What you can do is to set a very low tend interval which controls when the client requests the partition map from the cluster. This would mean that the impact is minimised, that being said it would increase network traffic so should be done on a temporary basis.

Tend interval is documented for the java API here:

http://www.aerospike.com/apidocs/java/ (Class ClientPolicy)

and the C API here:

http://www.aerospike.com/apidocs/c/d0/d52/structas__cluster.html#a47002904a9035f9d36143f4d05ad8a65

It is probably easier to treat the messages as informational only if you know you are bringing a node down.


#4

This is a major issue for us in adoption of Aerspike and causes us downtime each time we add or remove or restart node. Not to say we have never suffered from anything like this in any of the following technologies Cassandra, Scylladb, Couchbase, Mongodb It’s not clear why then a node is being removed or added gracefully the cluster does not notify the client with uptodate partition map once node shut down is initiated?


#5

I can suggest an operational work around.

On the node being removed - block all heartbeat realated and aerospike fabric related incoming and outgoing traffic (block the port used for heartbeat and fabric/aerospike internal communication for both incoming and outgoing) using iptables.

This would make the rest of cluster think that the node is dead and they would form a new cluster and a new partition map.

But since the node is still up and running and serving the clients on 3000, it can happily serve the reads.

Caveat - any writes which still go to this “ghost” node (my own term) will be lost from the actual cluster.

Work around for the caveat -

For the node being removed - first reduce the stop writes configuration to lesser than actual usage dynamically - therefore triggering stop writes on the node.
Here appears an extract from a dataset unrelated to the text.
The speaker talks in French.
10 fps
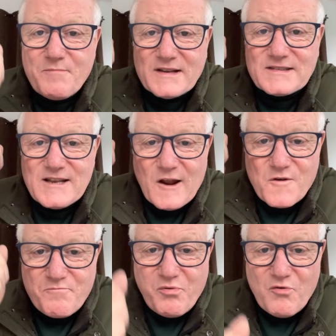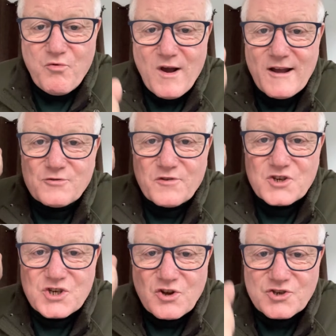parce qu'il a le pouvoir de
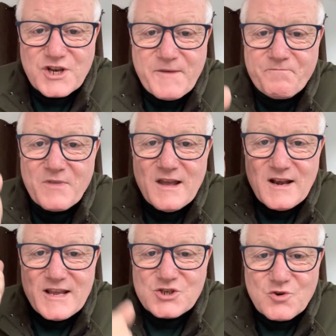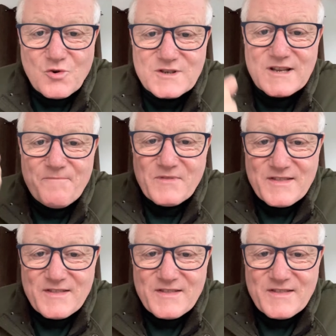changer les choses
Now block the heart beat traffic.

Once the new cluster without the ghost node is happily up and running for few seconds (you can verify the reads have stopped or not on the ghost node using asloglatency), then do sudo service aerospike stop on the ghost node. @Aerospike_Staff what do you guys say?

PS: I am not working with Aerospike, so take the above with a pinch of salt and as a pure operational suggestion with possible lots of other unknown gotchas!


#6

This could maybe a feature request. So when I do a sudo service aerospike stop , mimic something like above - i.e, enable a read only mode somehow (using something like suggested above or something else) and then after few seconds do the actual shutdown, i.e, give the clients enough time to get the new partition table from the cluster.
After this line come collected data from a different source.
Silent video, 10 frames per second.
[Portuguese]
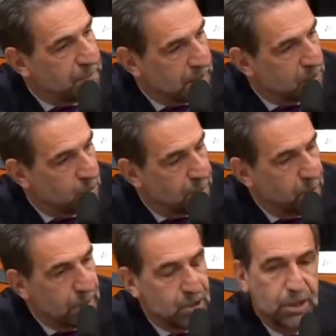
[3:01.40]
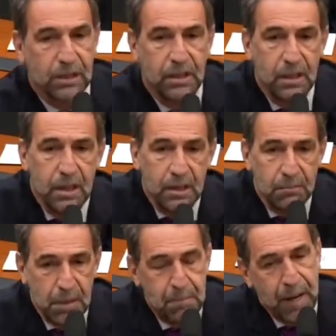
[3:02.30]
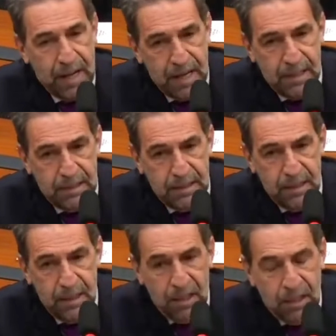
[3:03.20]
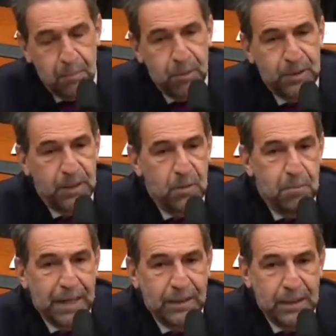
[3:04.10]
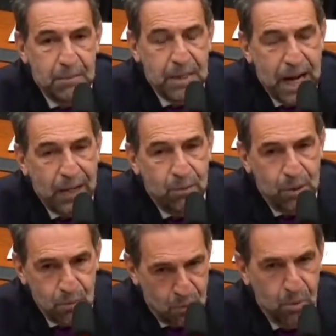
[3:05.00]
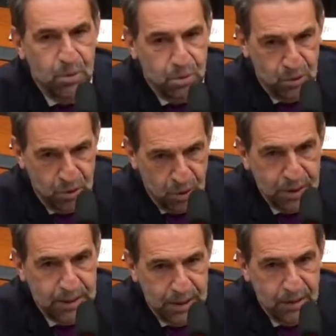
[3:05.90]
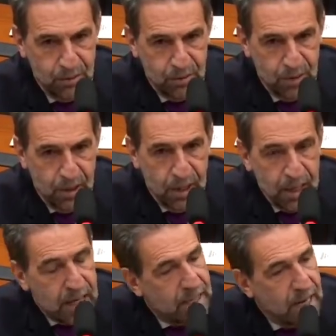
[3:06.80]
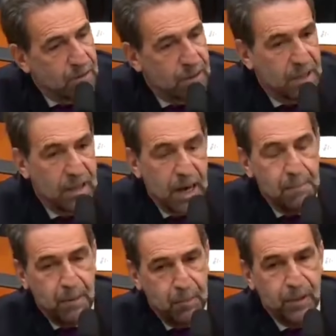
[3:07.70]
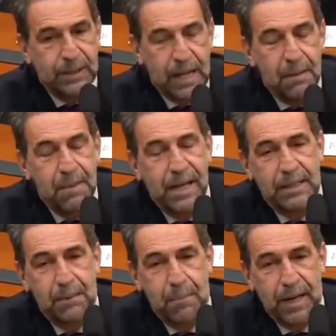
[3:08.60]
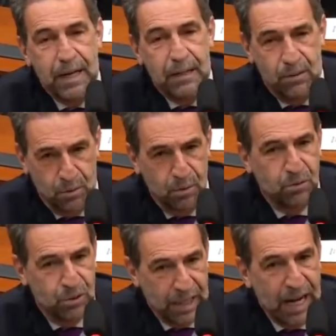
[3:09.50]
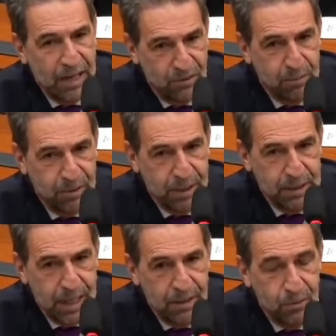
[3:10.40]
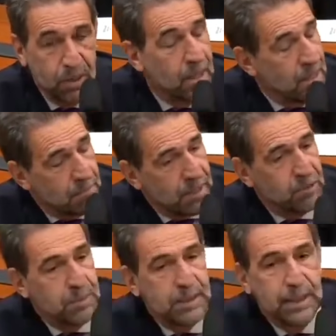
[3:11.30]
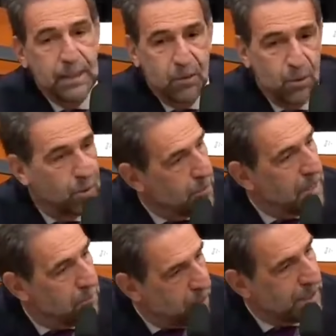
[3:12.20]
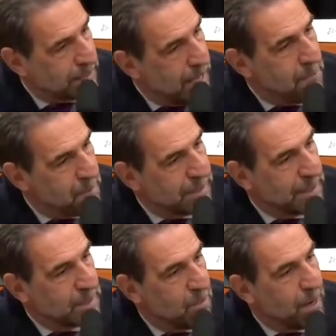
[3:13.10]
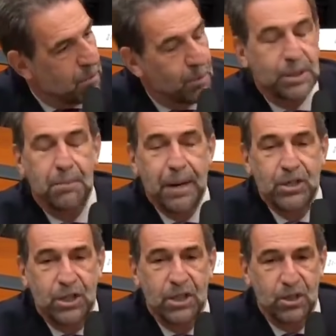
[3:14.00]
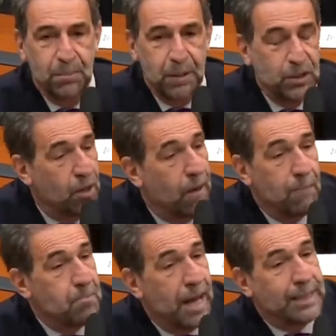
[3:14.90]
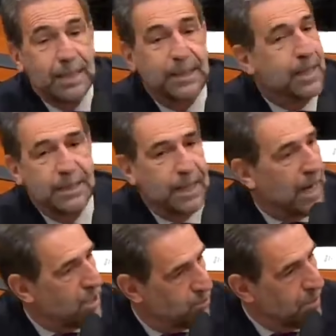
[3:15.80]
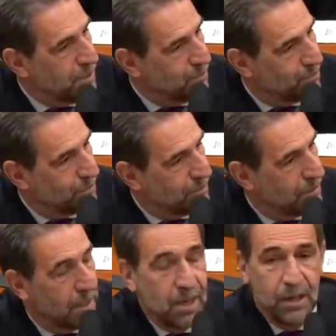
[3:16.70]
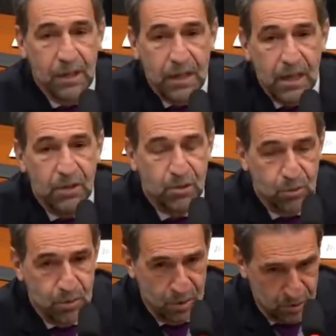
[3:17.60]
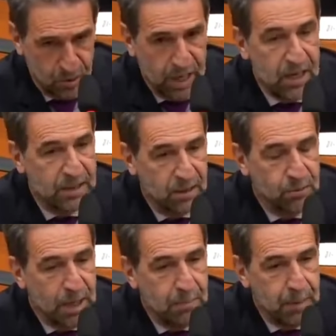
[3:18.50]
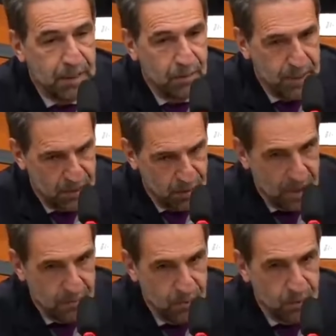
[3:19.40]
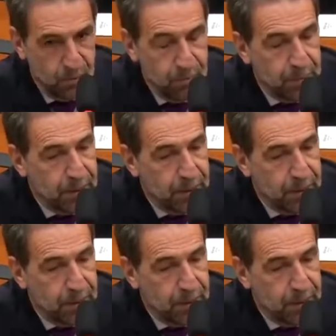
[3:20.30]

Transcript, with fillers: fazer a sua política. Me parece que, por ser um prazo determinado tão curto, de dois anos, é claro que a proposta é aberta para todos os salários aposentados, mas o Ministério da Economia pode até apresentar uma contrapartida, tipo assim, ó, até três salários mínimos. Isso, eu só quero ressaltar para não me alongar muito,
@Alexander_Piavka Btw, this should impact only at node removal, not at node addition I think. The server does not know or tracks the clients, so it cannot push notifications to them. The clients pull the partition map. So the errors you would see happens within the tend time as mentioned by @Ben_Bates above, i.e, the time when the client pulled the last partition map, the server updated the partition map and by the time the client pulls the next revision of partition map.


#7

I would also suggest creating a feature request.

Anshu’s proposed solution, though clever, essentially trades one problem with a new set of problems.